## Required action
The records that follow are to be repeated exactly, with no pictures carried over.

## Input data
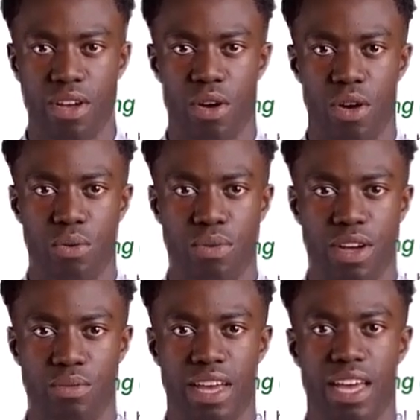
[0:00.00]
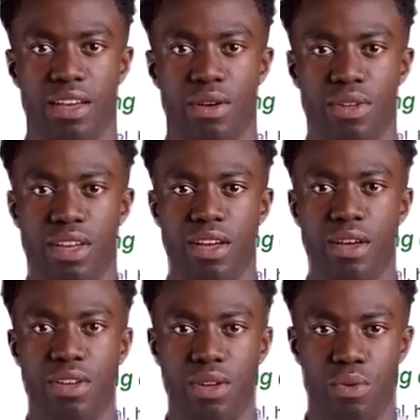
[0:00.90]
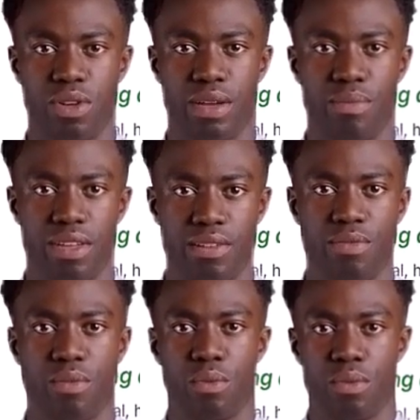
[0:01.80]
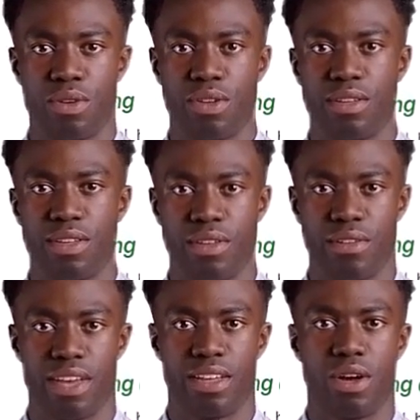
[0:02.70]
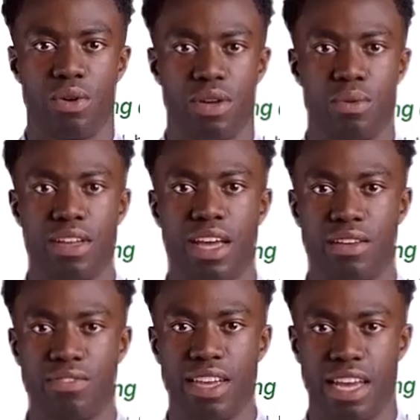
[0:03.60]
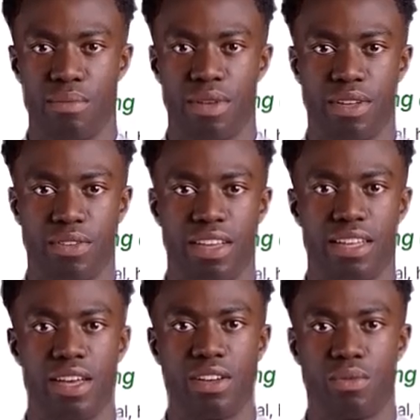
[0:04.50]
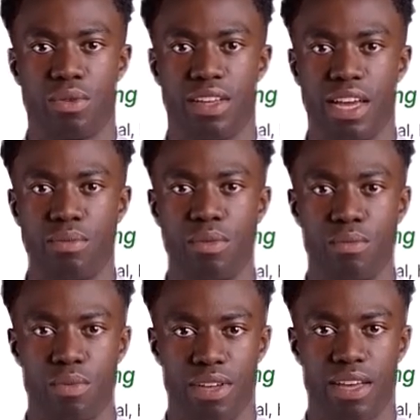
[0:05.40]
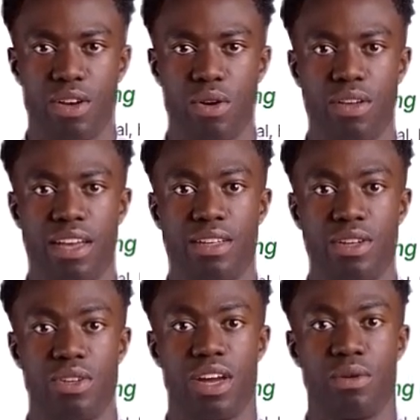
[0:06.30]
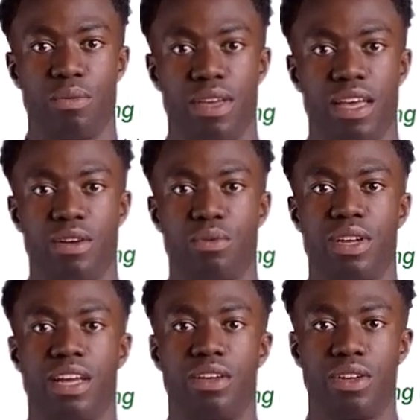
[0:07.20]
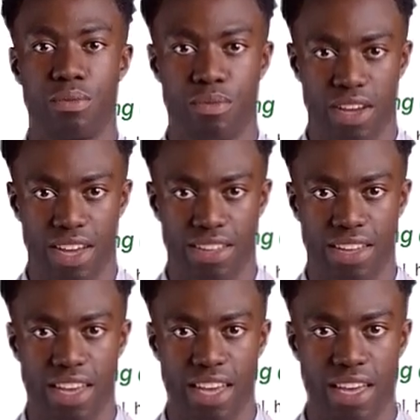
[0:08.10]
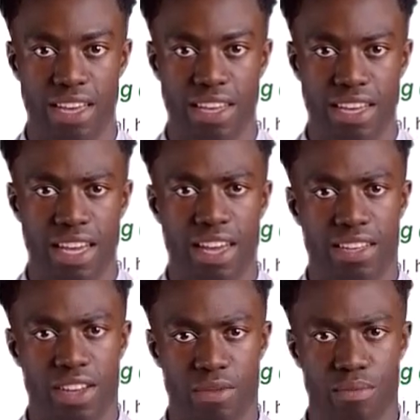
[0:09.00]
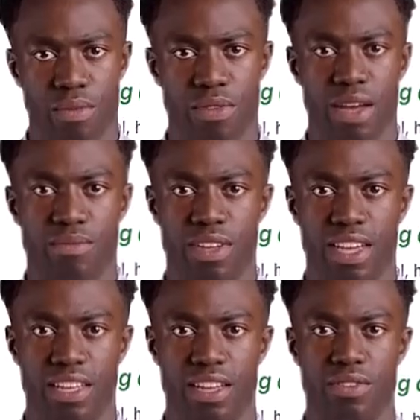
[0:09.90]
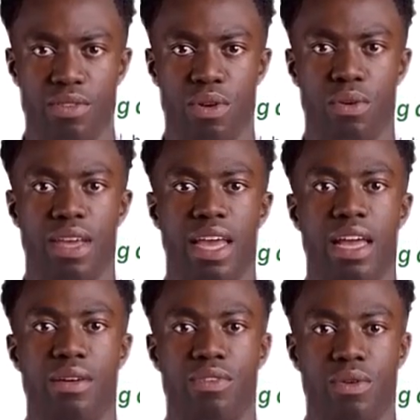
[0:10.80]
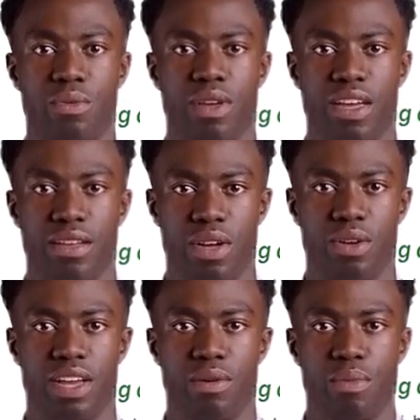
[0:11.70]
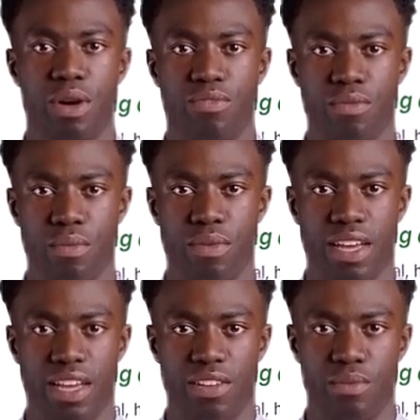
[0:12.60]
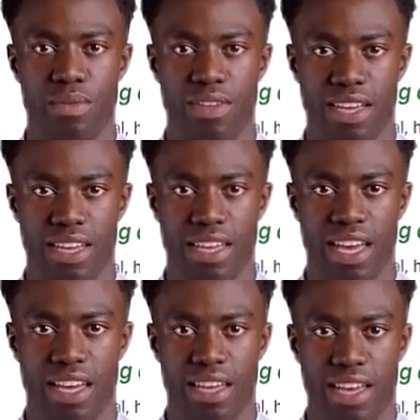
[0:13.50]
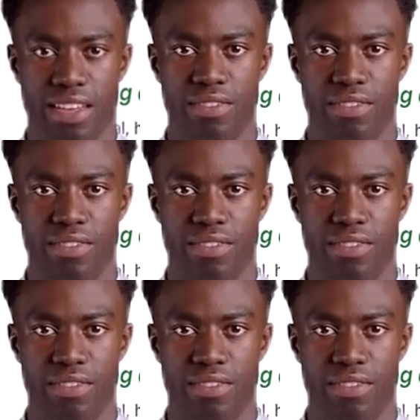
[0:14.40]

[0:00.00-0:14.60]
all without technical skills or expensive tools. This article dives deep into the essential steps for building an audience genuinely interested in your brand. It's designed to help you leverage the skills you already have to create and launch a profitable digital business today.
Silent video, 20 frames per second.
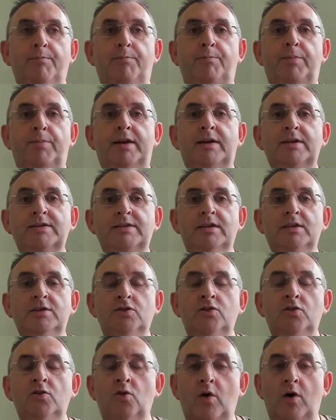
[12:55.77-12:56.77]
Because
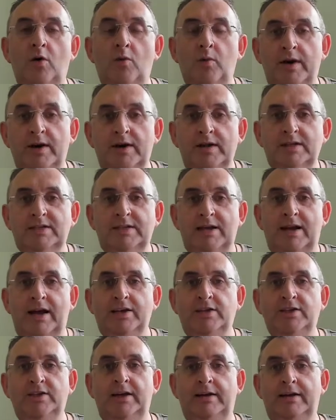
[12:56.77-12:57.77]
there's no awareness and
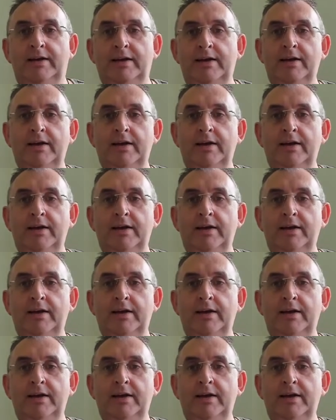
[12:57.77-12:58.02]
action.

## The completed task
[0:00.00]
[0:00.90]
[0:01.80]
[0:02.70]
[0:03.60]
[0:04.50]
[0:05.40]
[0:06.30]
[0:07.20]
[0:08.10]
[0:09.00]
[0:09.90]
[0:10.80]
[0:11.70]
[0:12.60]
[0:13.50]
[0:14.40]

[0:00.00-0:14.60]
all without technical skills or expensive tools. This article dives deep into the essential steps for building an audience genuinely interested in your brand. It's designed to help you leverage the skills you already have to create and launch a profitable digital business today.
Silent video, 20 frames per second.
[12:55.77-12:56.77]
Because
[12:56.77-12:57.77]
there's no awareness and
[12:57.77-12:58.02]
action.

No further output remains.